**Work request**
Could you transcribe every entry below exactly, leaving out the pictures?

**Records supplied**
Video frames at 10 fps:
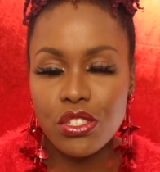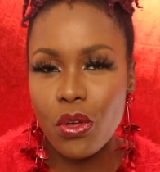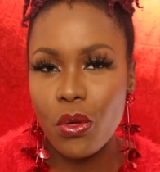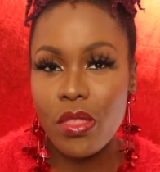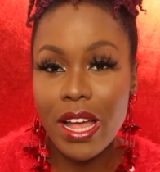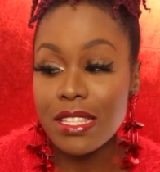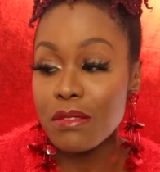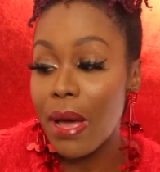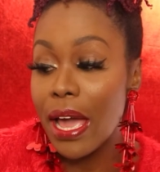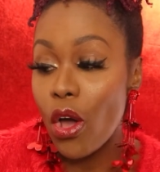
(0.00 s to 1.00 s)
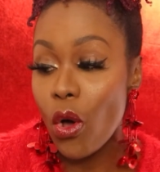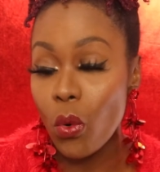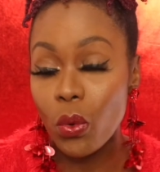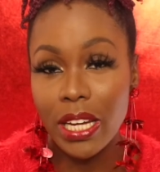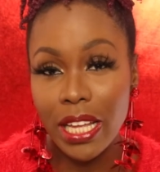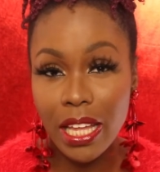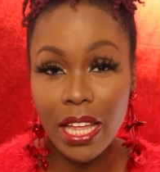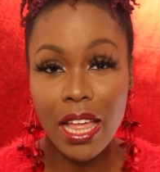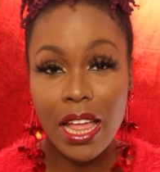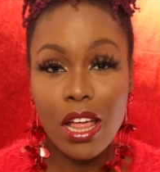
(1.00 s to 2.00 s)
So that's my only
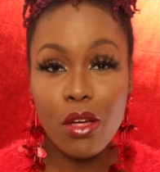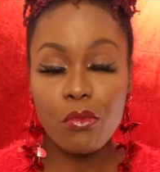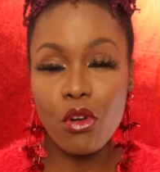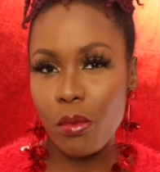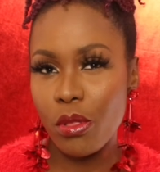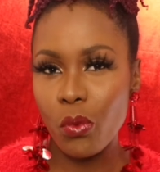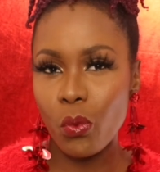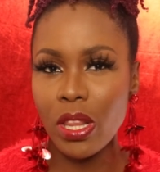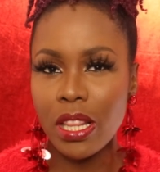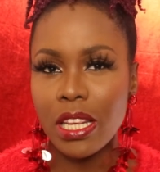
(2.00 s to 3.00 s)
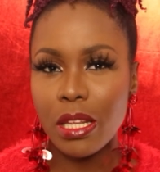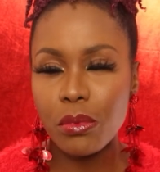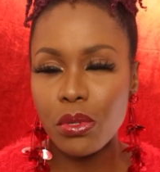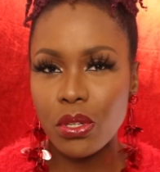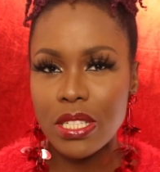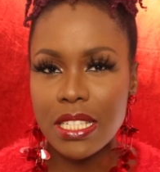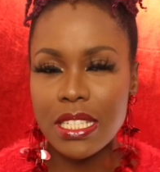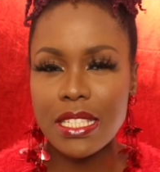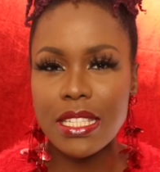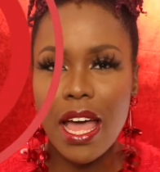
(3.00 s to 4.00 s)
problem with lip
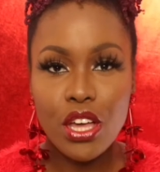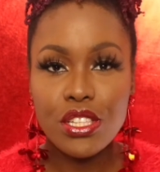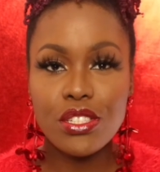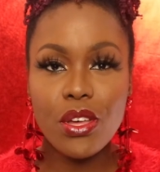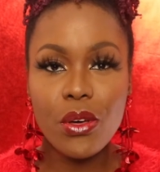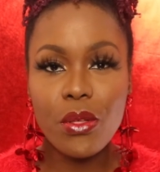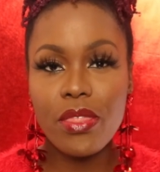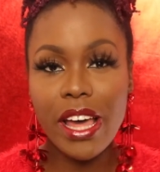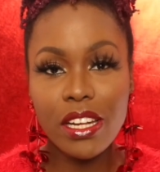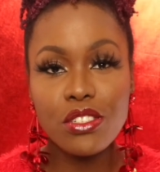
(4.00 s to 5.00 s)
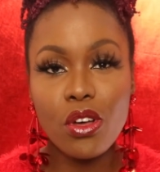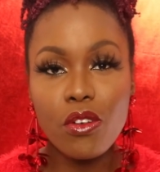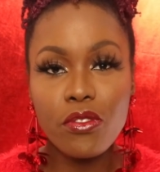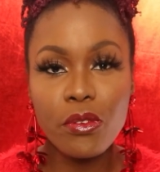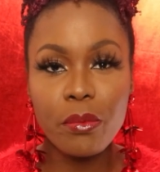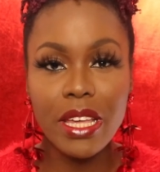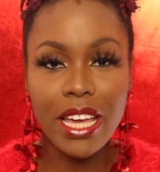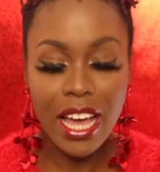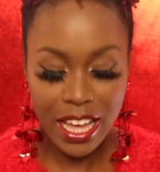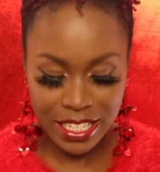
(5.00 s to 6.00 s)
glosses. So that is all for me,
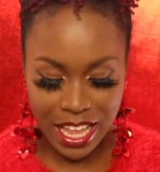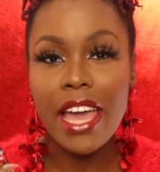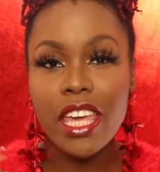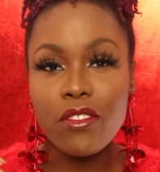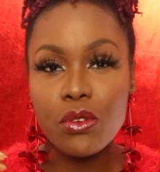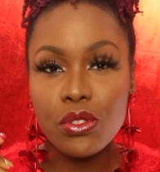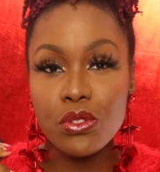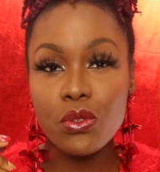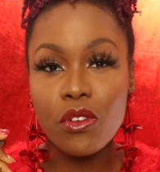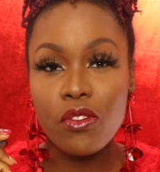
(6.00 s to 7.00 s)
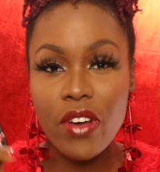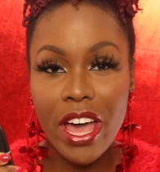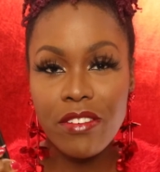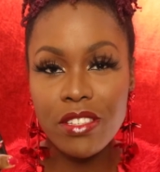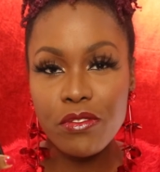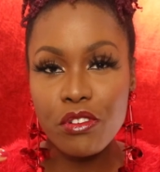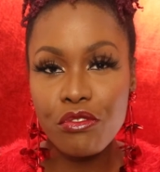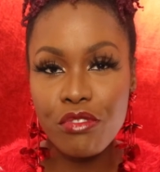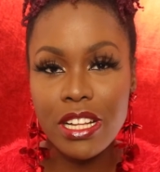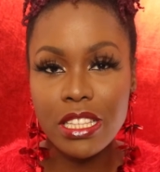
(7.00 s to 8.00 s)
guys. I gave you a total of 5
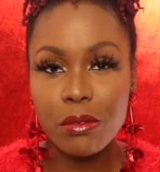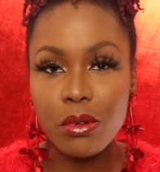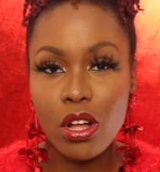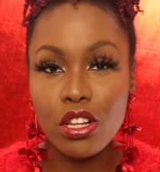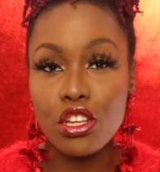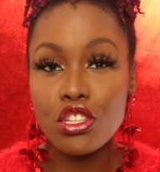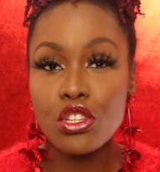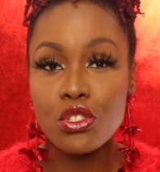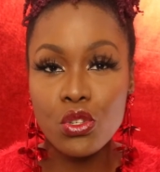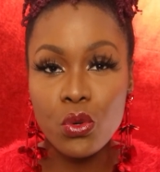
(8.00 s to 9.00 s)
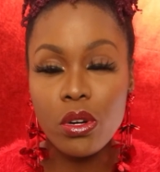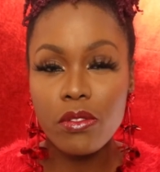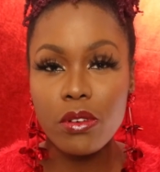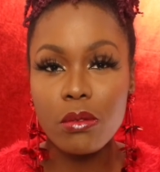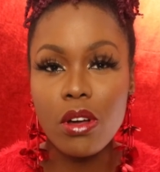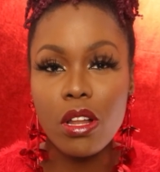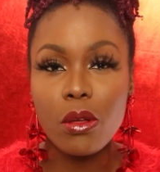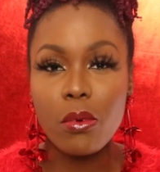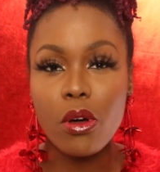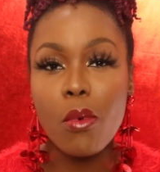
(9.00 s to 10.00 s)
different red lip colors. 2 were from
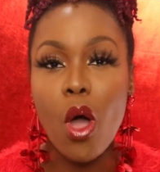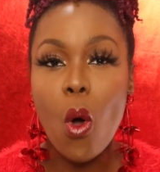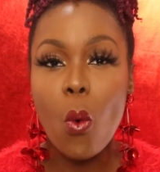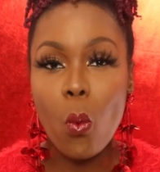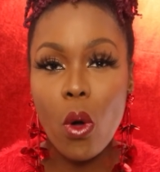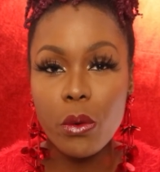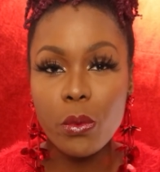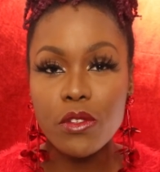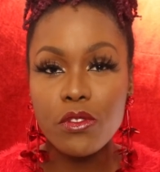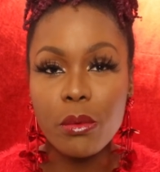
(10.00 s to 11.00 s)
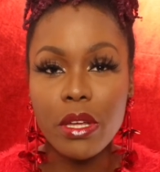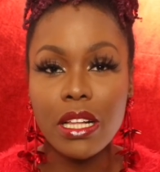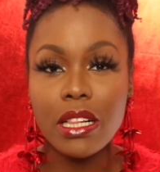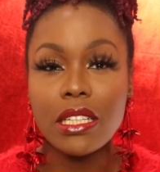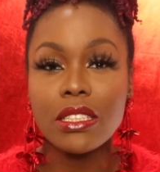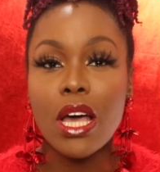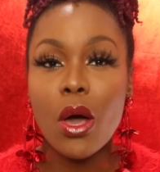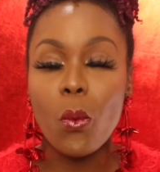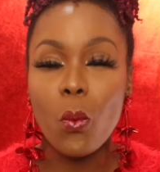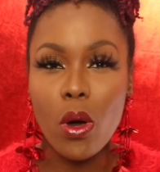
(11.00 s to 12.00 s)
ColourPop, 1 was from Inglot,
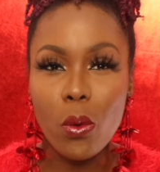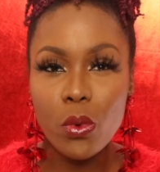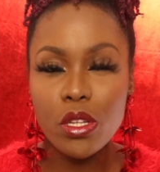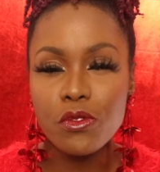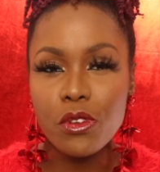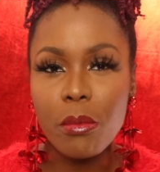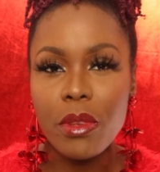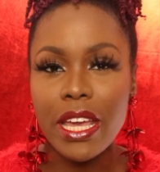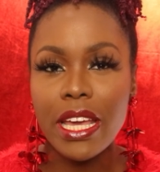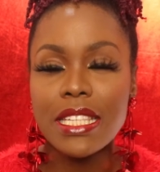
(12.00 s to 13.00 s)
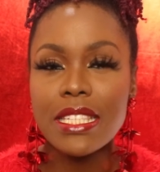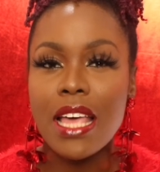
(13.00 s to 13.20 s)
1 was from NYX.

**Final answer**
Video frames at 10 fps:
(0.00 s to 1.00 s)
(1.00 s to 2.00 s)
So that's my only
(2.00 s to 3.00 s)
(3.00 s to 4.00 s)
problem with lip
(4.00 s to 5.00 s)
(5.00 s to 6.00 s)
glosses. So that is all for me,
(6.00 s to 7.00 s)
(7.00 s to 8.00 s)
guys. I gave you a total of 5
(8.00 s to 9.00 s)
(9.00 s to 10.00 s)
different red lip colors. 2 were from
(10.00 s to 11.00 s)
(11.00 s to 12.00 s)
ColourPop, 1 was from Inglot,
(12.00 s to 13.00 s)
(13.00 s to 13.20 s)
1 was from NYX.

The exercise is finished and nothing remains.